Although orders picked up in the third quarter, with four new vessel contracts secured, total order book value at September 30 was NOK 14.01 billion ($1.6 billion) — a 30% decrease from the third quarter 2014 figure.
Currently, Vard has an order book of 31 vessels, of which 18, or 58%, will be of its own design.
Vard is winning some work outside of its traditional North Sea market and in non-offshore related specialized vessels. Still, that's not been enough to offset the impact of continuing offshore weakness in its European shipyards and of lower utilization and cost overruns at its Brazilian shipyards, where "additional loss provisions were required to account for unsatisfactory progress."
"In particular," says the company, "the scope and complexity of the series of LPG carriers under construction at [50.5% owned subsidiary] Vard Promar exceeds original assumptions, while the efficiency and operational stability at the new yard is still lower than anticipated."
Downsizing continues at Vard's Niterói Brazil yard in line with a declining workload.
Activity levels at Vard's shipyards in Romania and Norway continue to decline on the back of a shortfall of sizeable new orders and postponement of deliveries in the current order book.
In Vard Tulcea, the larger of its two shipyards in Romania, a restructuring process is underway and a number of engineering resources have been subcontracted to Vard's parent group Fincantieri in order to retain highly skilled staff in the organization. Vard Tulcea has also delivered first steel sections to Fincantieri cruise shipbuilding projects, and opportunities are being evaluated how the yard can carry out a larger share of such project.

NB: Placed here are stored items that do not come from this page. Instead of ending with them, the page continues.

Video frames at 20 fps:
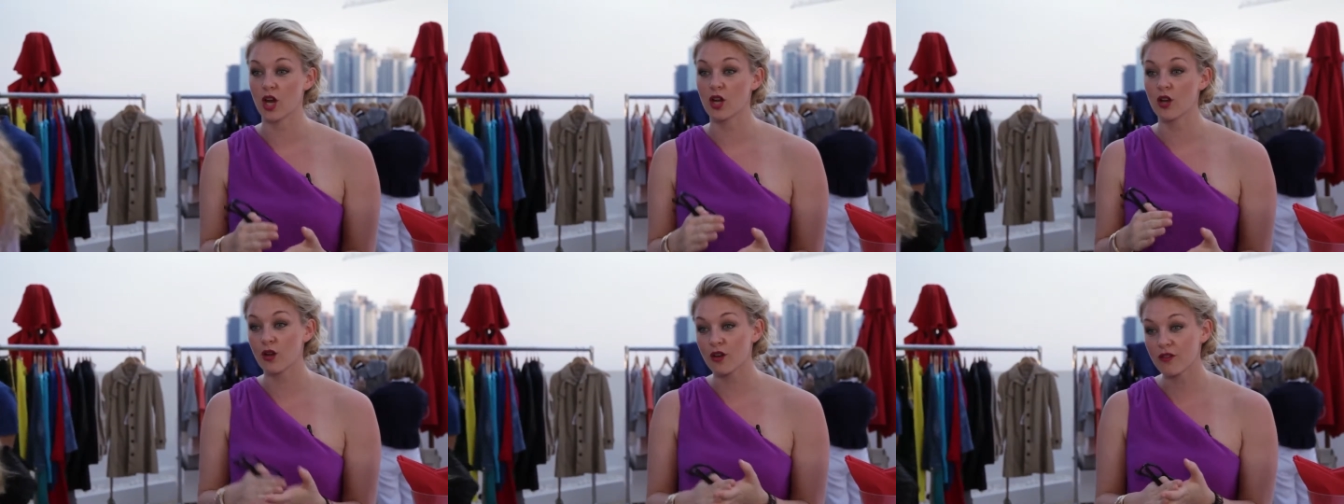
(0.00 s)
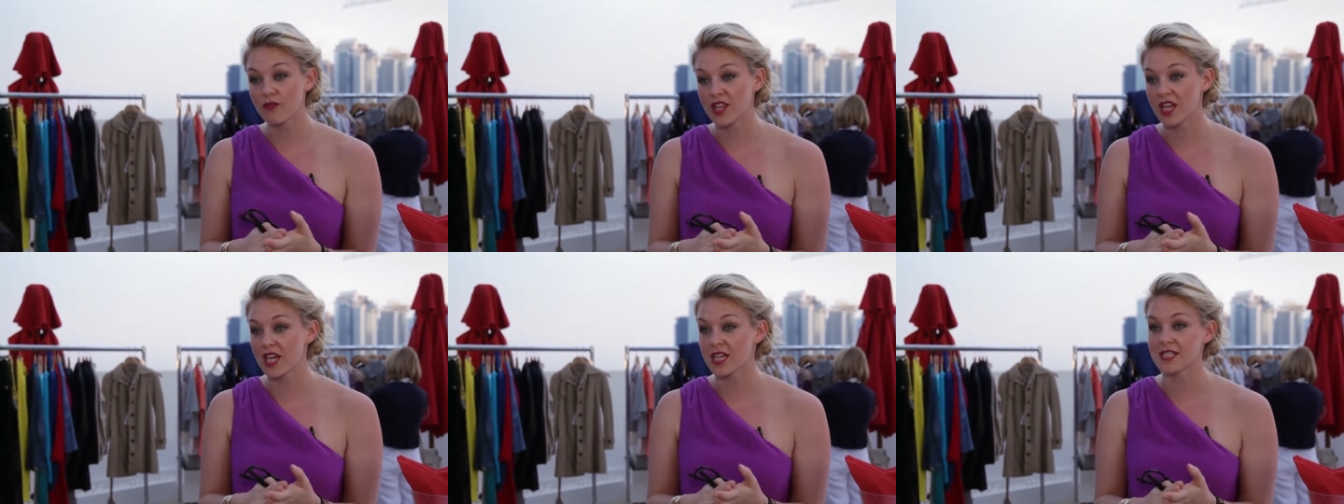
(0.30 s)
A lot
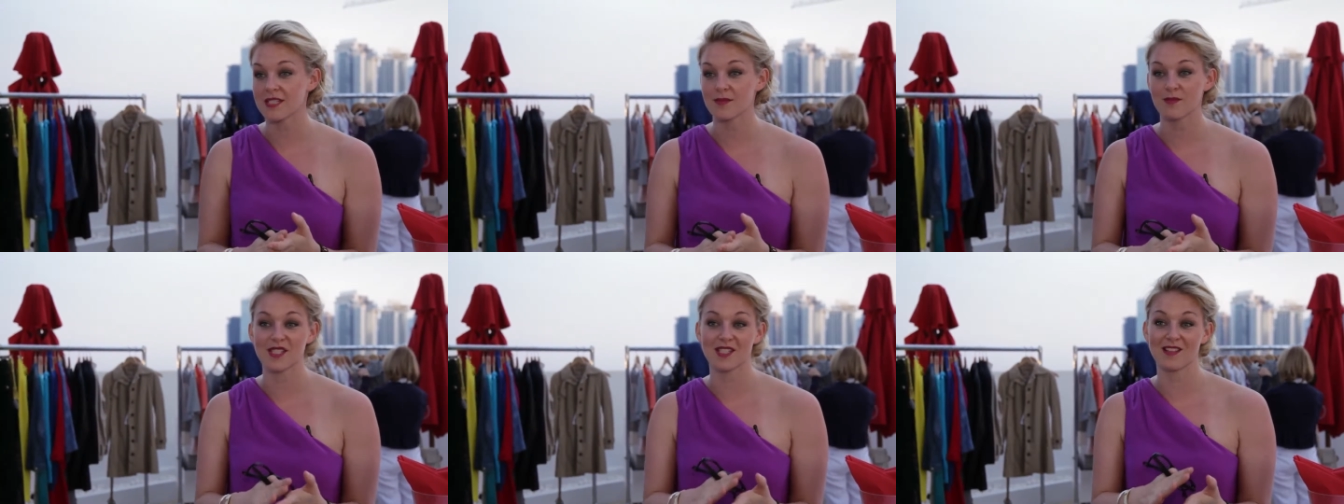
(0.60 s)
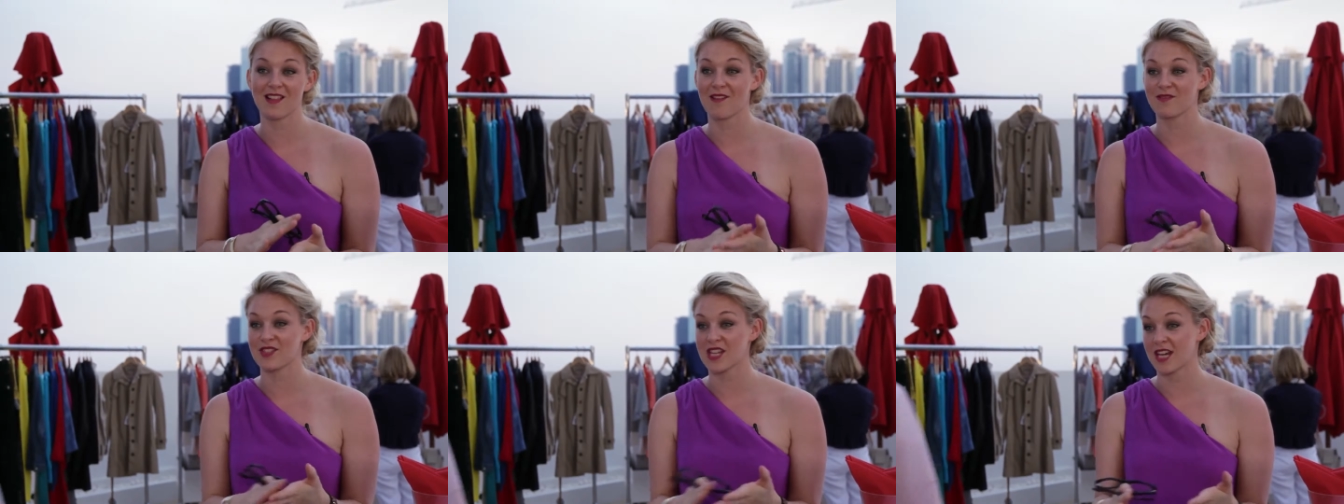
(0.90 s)
of the items
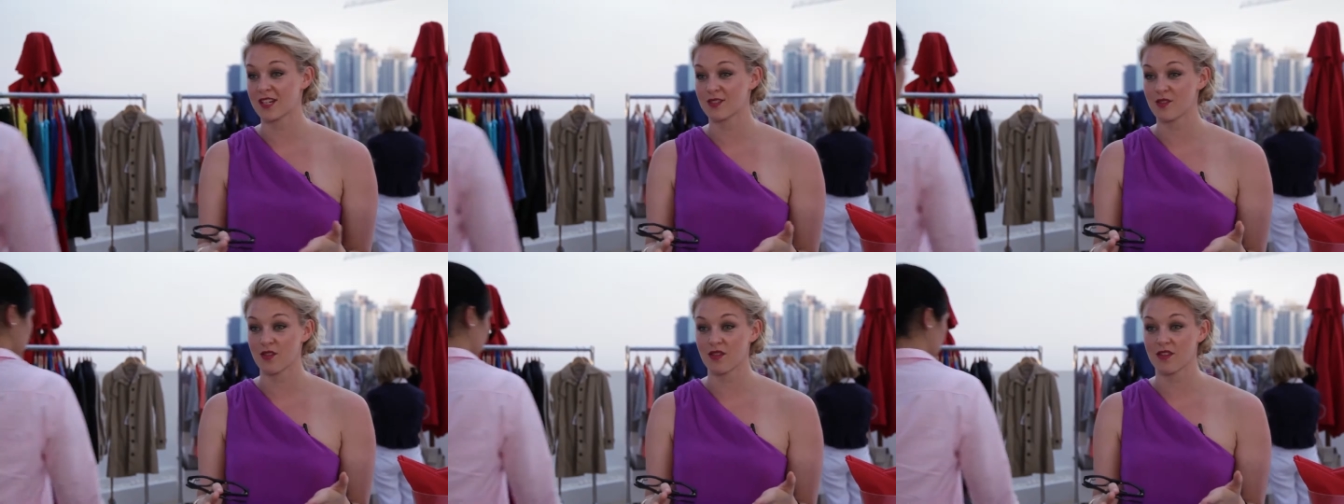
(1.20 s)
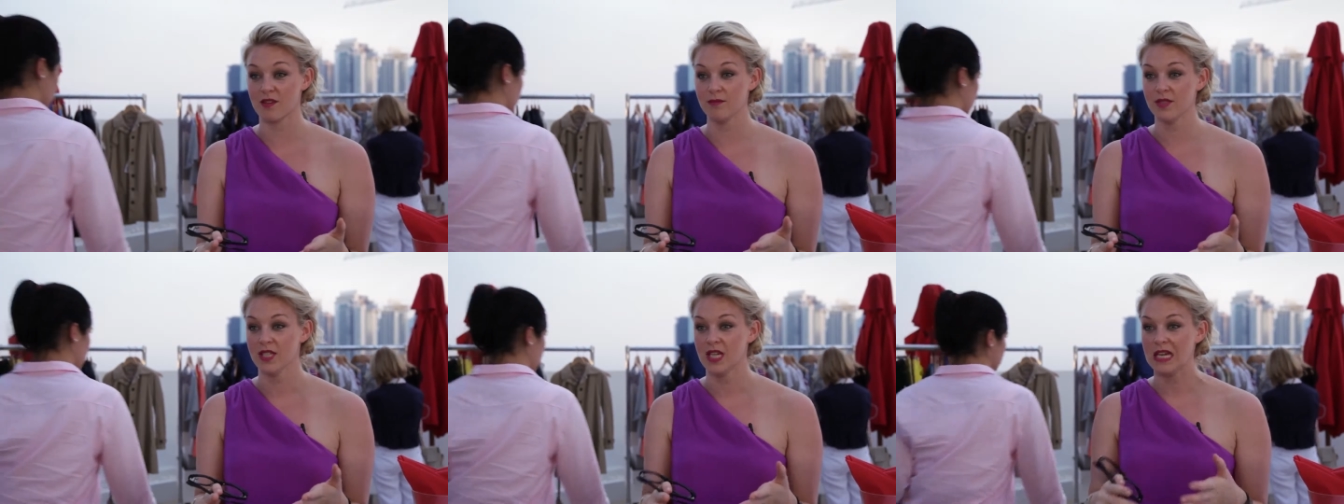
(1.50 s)
still have tags on
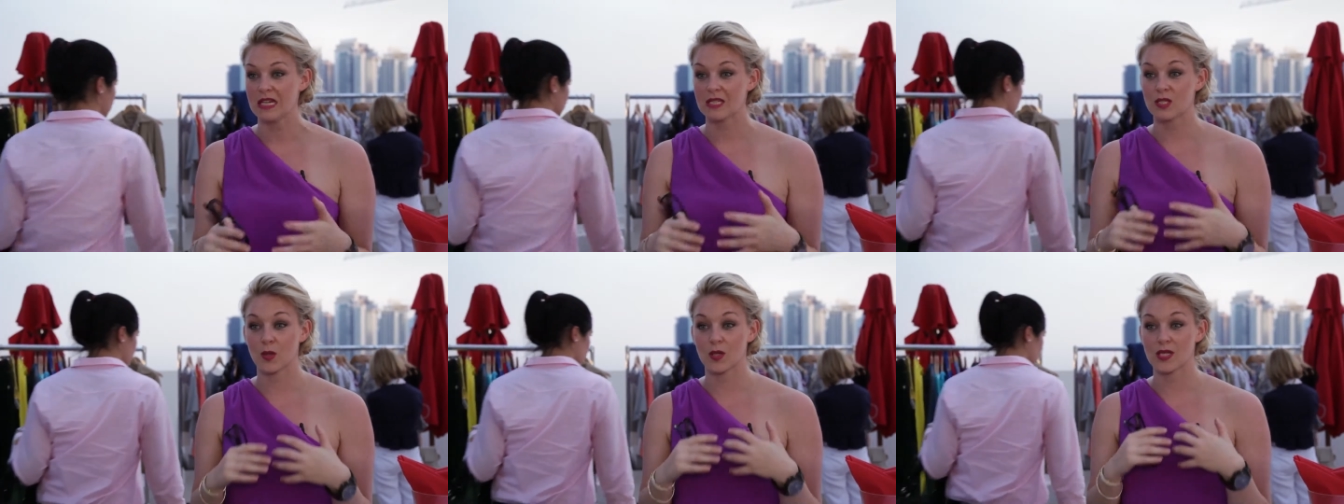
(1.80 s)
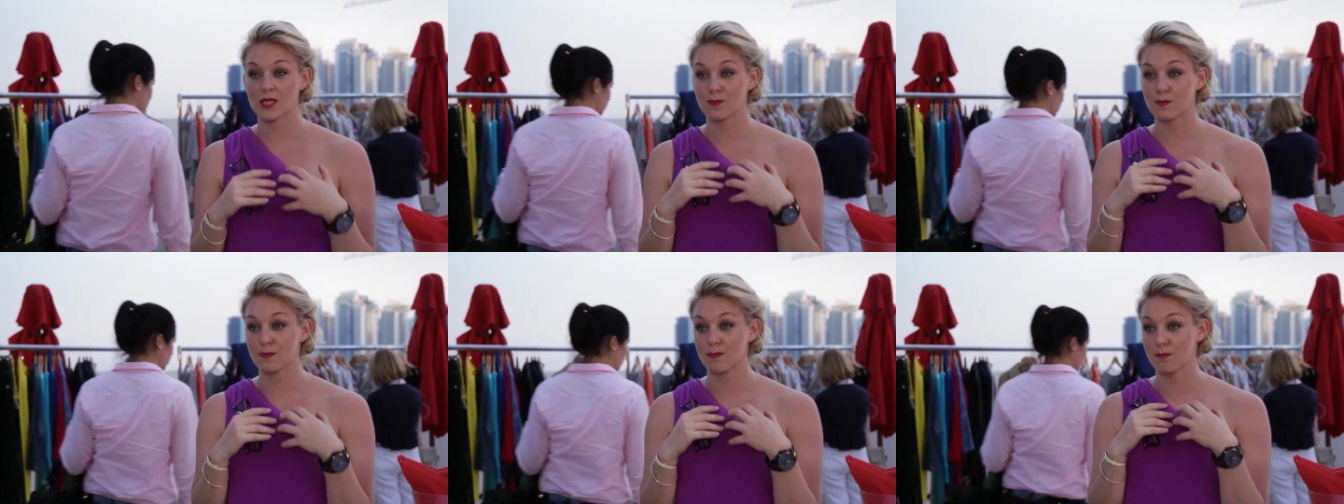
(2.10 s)
them so
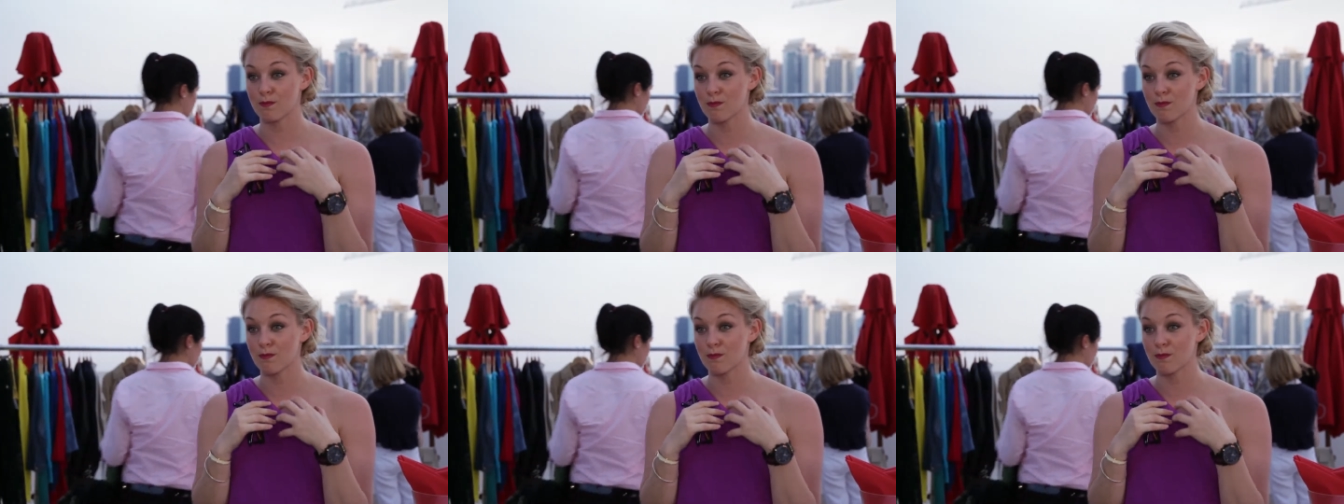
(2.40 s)
it's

In Norway, temporary layoffs are being imposed.
Operations and yard utilization at the Vietnam shipyard, Vard Vung Tau, are said to "remain robust."
Vard says that work is underway on a comprehensive strategy overhaul and development of a new business plan which it will unveil when it releases its full year figures.
It says a key element of that plan will likely be a diversification of production, with synergies with the Fincantieri parent group expected to play a major role.
Vard says its "exposure to the Brazilian market is under review."